Regular expressions (hereinafter referred to as regexp), are mainly used for string matching. After writing a pattern, it can be used to match text that meets the rules.

Whether it’s a phone number, email, or ID number, regexp can be used to perform basic format validation to ensure that the string format matches specific rules.

Although regexp is convenient, if it is not written properly, it may cause some input validations to be bypassed and evolve into a security issue. In addition to this, there is another type of problem that will cause issues, which is ReDoS, the full name is: Regular expression Denial-of-Service, due to the denial of service attack caused by regular expressions.

Before talking about ReDoS, let’s first mention what is DoS.
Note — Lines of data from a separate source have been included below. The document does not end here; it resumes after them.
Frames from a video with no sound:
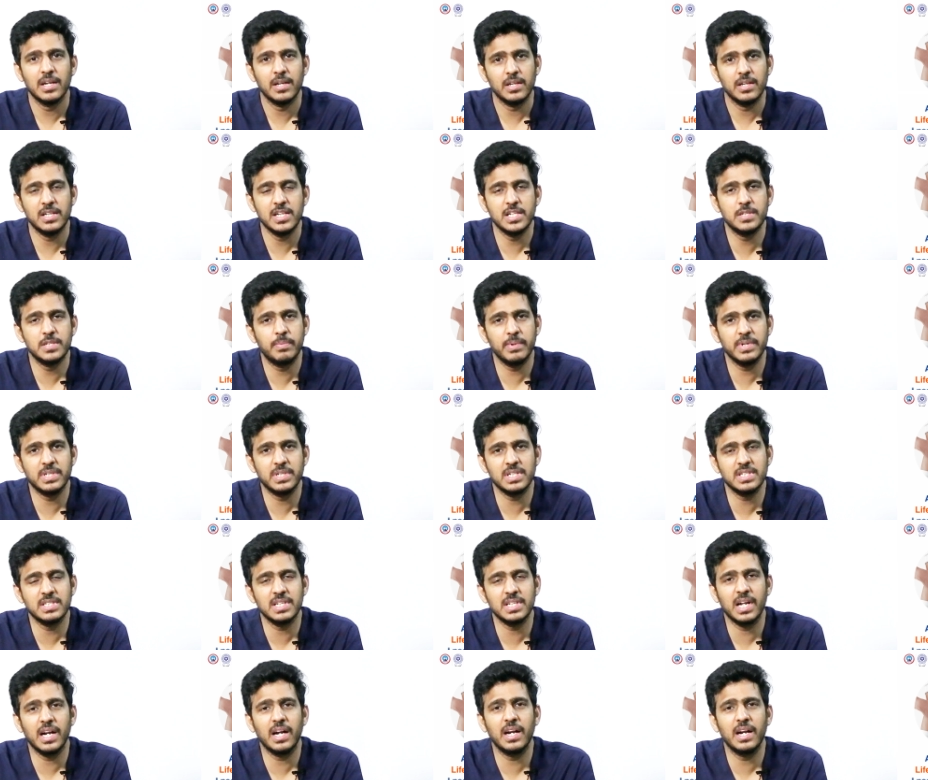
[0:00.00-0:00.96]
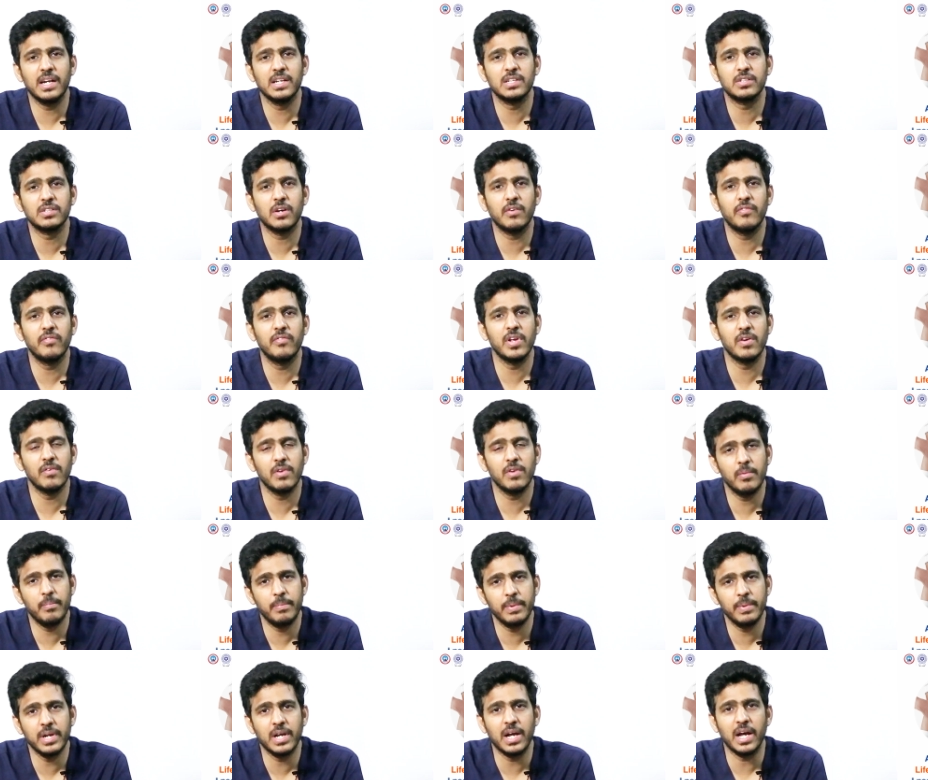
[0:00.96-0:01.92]
These patients are at risk of
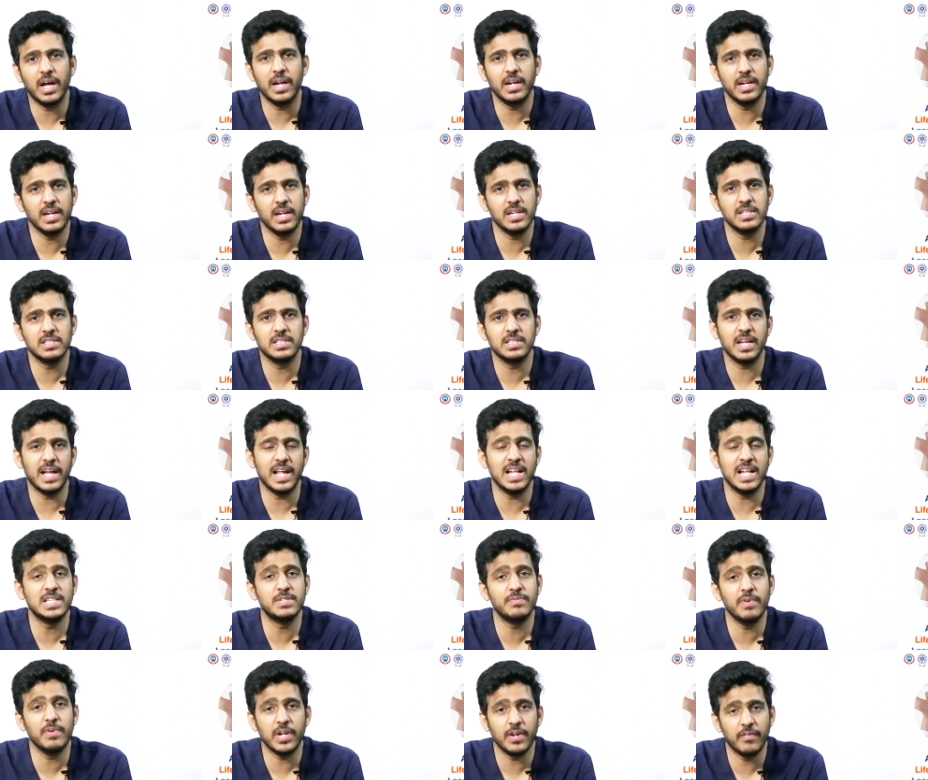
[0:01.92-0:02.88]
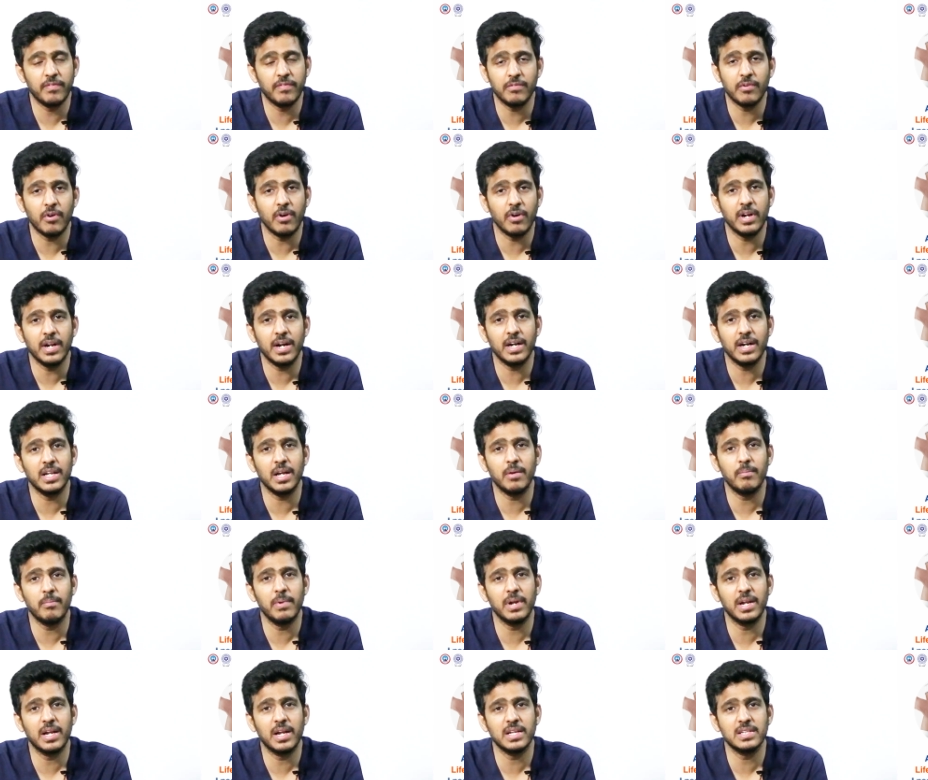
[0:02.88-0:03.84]
developing hernias elsewhere, if not at the
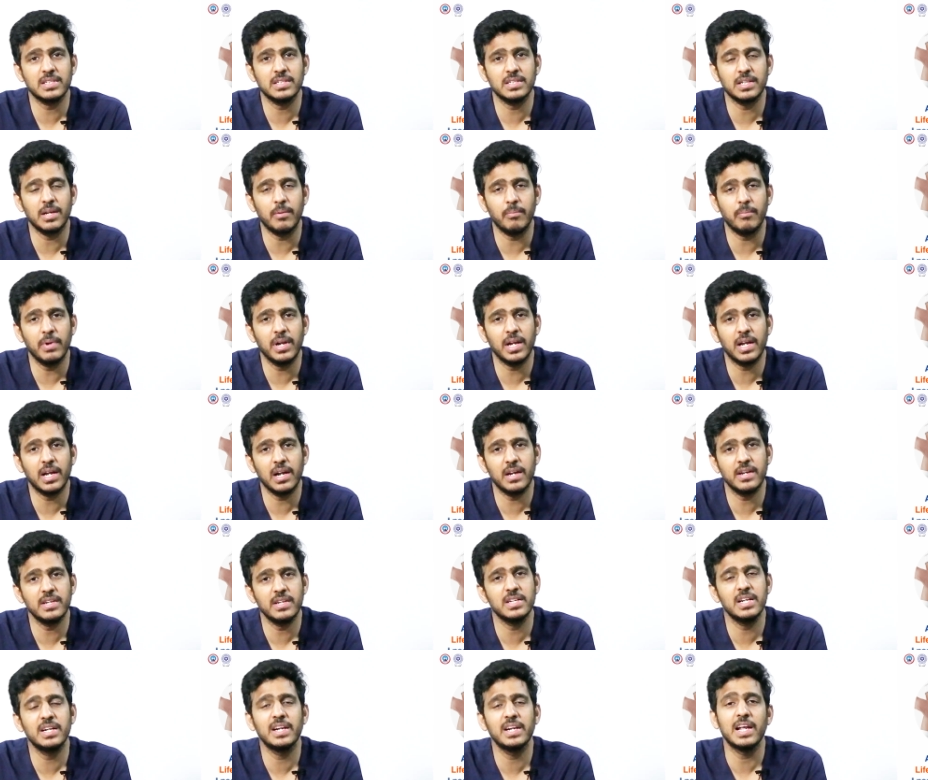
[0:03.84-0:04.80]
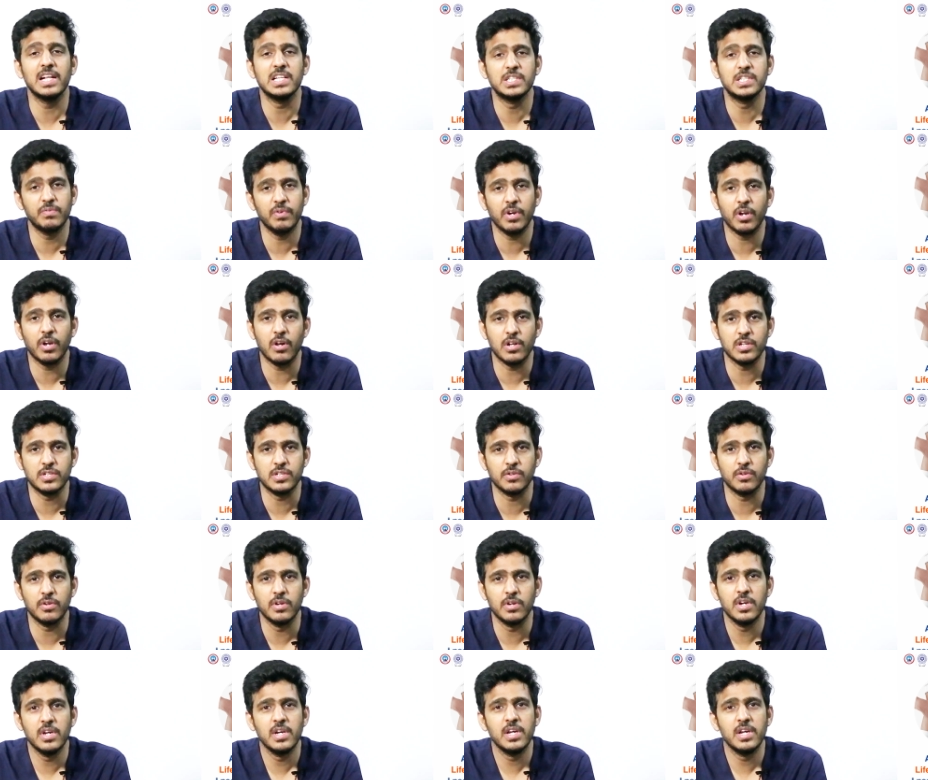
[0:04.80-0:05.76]
umbilical region, elsewhere also.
For example, suppose a website framework does not parse HTTP requests well and crashes when encountering special characters, causing the server to restart. At this time, attackers can continuously send such requests that will cause the website to crash, causing the server to keep restarting, which is a DoS attack.

If you want to divide it further, you can also divide it into which layer is being attacked, such as the network layer or the application layer, etc. This article is about attacks on the application layer.

Most of the attacks you see in network news are DDoS, with an additional D in front, meaning distributed, and most of them are attacks on the network layer. As can be seen from the DoS example we mentioned earlier, basically, it is because the website itself has problems, such as not considering special situations, etc., that attackers can use it, and DDoS is more like: “I will find a bunch of people to overload you regardless of whether you have problems or not.”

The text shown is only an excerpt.